Si l’exercice d’examen parlementaire est autrement plus long que celui d’une publication unilatérale ou d’un décret, il représente également une opportunité pour avoir un réel débat sur la protection de la biodiversité. Une considération des mesures de la SNB par le Parlement pourrait par ailleurs rendre les atteintes à la biodiversité plus judiciables ; le juge aurait une base juridique sur laquelle se prononcer, offrant ainsi à la société civile et aux citoyens de nouveaux moyens d’actions. Cela a fait ses preuves sur le climat : les lois « transition énergétique pour la croissance verte » (2015), « énergie-climat » (2019), « climat et résilience » (2021) ou « accélération des énergies renouvelables » (2023), ainsi que la révision de la Stratégie nationale bas-carbone désormais associée à une loi quinquennale de programmation sur l’énergie et le climat renforcent clairement la capacité des tribunaux à se saisir des plaintes qui se multiplient sur l’inaction climatique, et à statuer en faveur de prise de mesures efficaces par l’État. 

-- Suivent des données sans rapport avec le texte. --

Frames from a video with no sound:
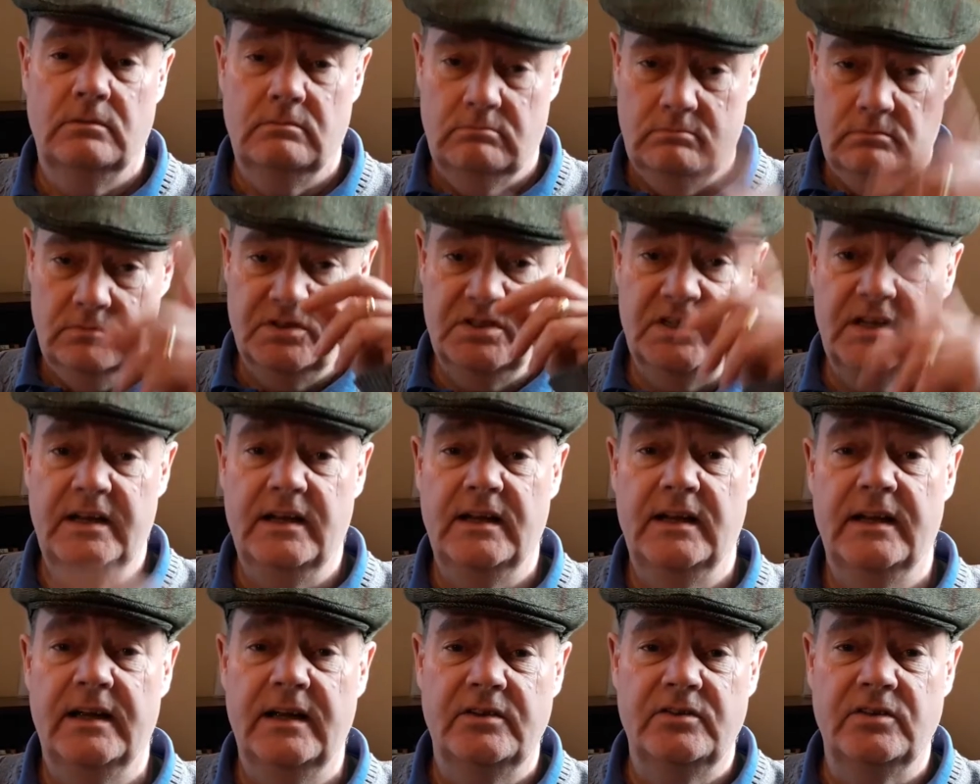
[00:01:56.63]
see you
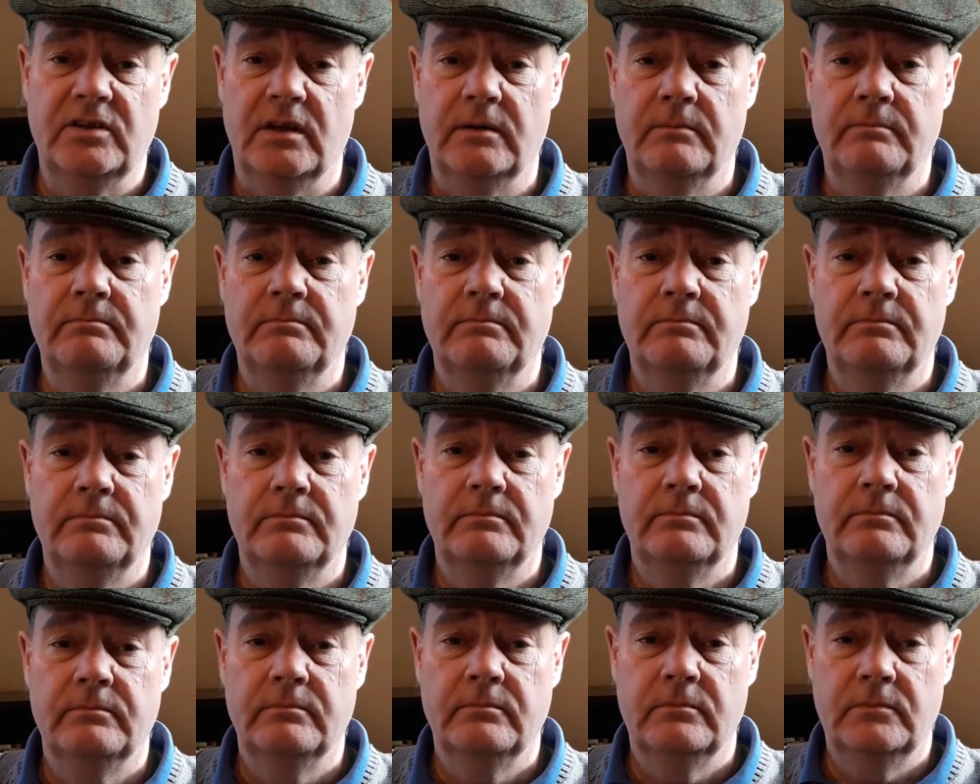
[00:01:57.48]
later.
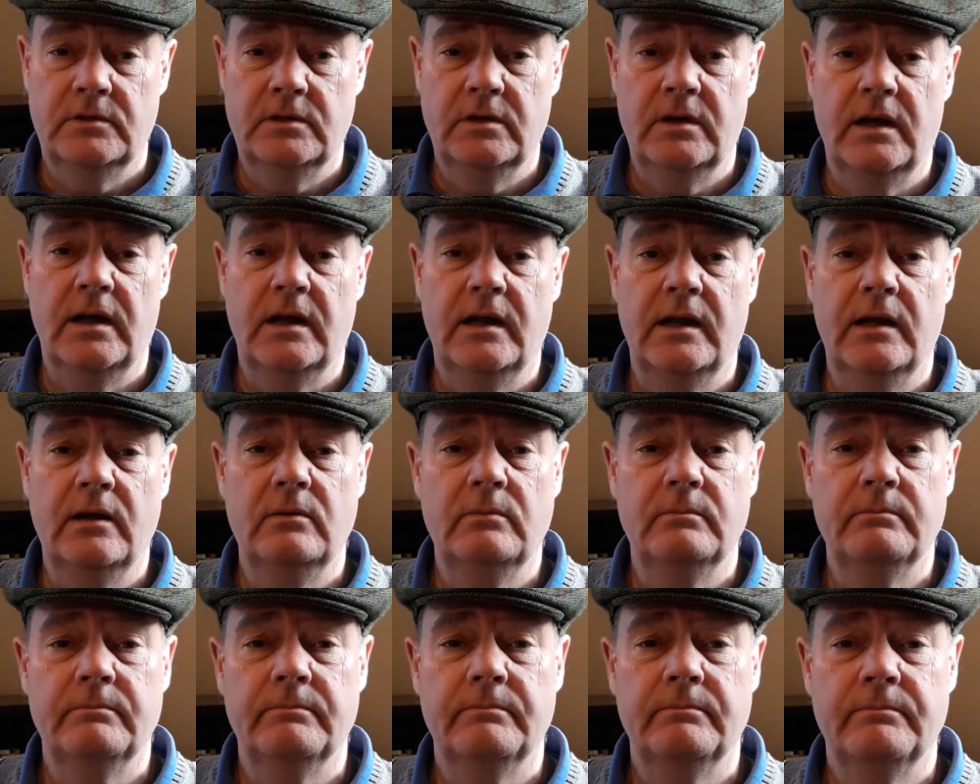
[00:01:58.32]
There are
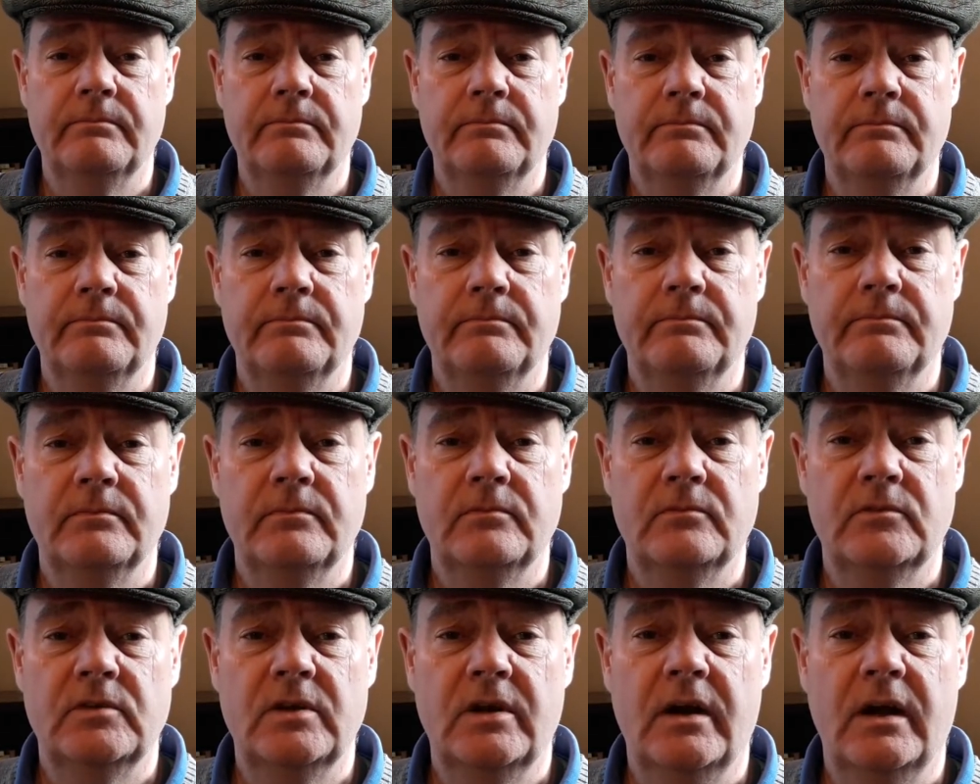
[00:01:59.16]
now.
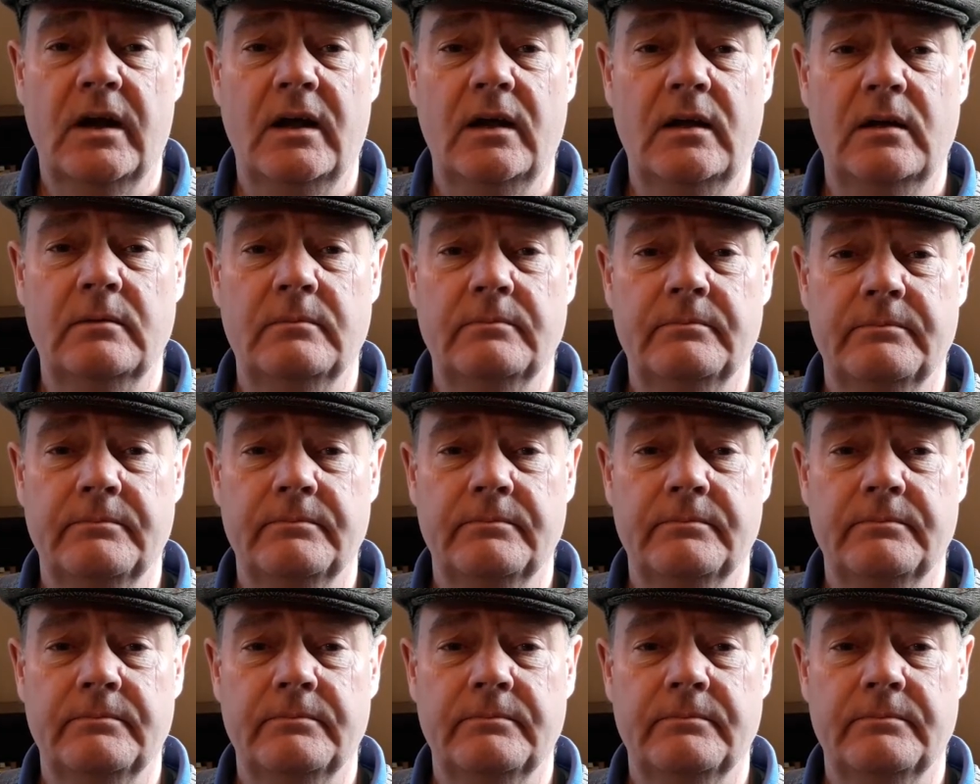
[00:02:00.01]
There are.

Considérer une adoption parlementaire des dispositions de la SNB-3 constitue un chantier considérable : la préparation de la SNB aura duré 4 ans6 en comptant le premier volet, et aura impliqué de multiples parties prenantes, dont certains groupes du monde agricole, de la pêche, de l’industrie etc. Rouvrir ces discussions au Parlement pourrait comporter des risques pour l’intégrité et la cohérence du document rédigé par le ministère de la Transition écologique, mais représente un passage obligé pour une assise ferme de la SNB. Au cours des 7 dernières années, les attentes sociétales pour la protection de la biodiversité n’ont cessé de croître et se sont imposées aux populations, par exemple au plus fort de la pandémie de la Covid-19. Le Parlement devrait être à l’écoute et rehausser le profil de la SNB par rapport aux dernières décennies, faisant bouger le statu quo qu’il avait maintenu en 2016. 

Décret ou loi, au-delà du caractère juridiquement opposable, l’évolution de la gouvernance du climat des dernières années illustre que les éléments de droit donnent un point de référence commun aux acteurs de la société civile (académiques, ONG), qui peuvent ensuite scruter les actions du gouvernement et lui rappeler régulièrement ses ambitions, contribuant à la mise en cohérence des actions des différents ministères. Une évolution dont la biodiversité bénéficierait grandement elle aussi, et dans laquelle le Parlement aura un rôle à jouer.

  • 2 En comparaison, d’après l’article 173 de la loi de 2015 sur la transition énergétique pour la croissance verte, la Stratégie nationale bas-carbone est fixée par décret et précise à la fois le contenu de la stratégie (atteindre les objectifs de la loi, en tenant compte des spécificités du secteur agricole et en veillant au risque de « fuite » des émissions par les importations) et du décret (répartition du budget carbone par période, secteur et catégorie de gaz à effet de serre, plafonds etc.).
  • 3 Cette option répondrait à la recommandation du Conseil économique, social et environnemental (CESE) dans son avis sur la SNB de 2021 concernant l’adoption du document par voie réglementaire. https://www.lecese.fr/travaux-publies/contribution-du-cese-lelaboration-de-la-strategie-nationale-pour-la-biodiversite-snb3
  • 4 En l’état, le gouvernement pourrait justifier une prise de décret sur la SNB en invoquant l’engagement de la France au sein de la Convention sur la diversité biologique (article 6), mais ce lien assez faible pourrait être rejeté par le juge en cas de contentieux.
  • 5 Articles 116 et 124 respectivement.
  • 6 Les reports successifs de la COP 15 de la Convention sur la diversité biologique en raison de l’épidémie de COVID-19 ont repoussé la préparation du 2e volet entre 2020 et 2022.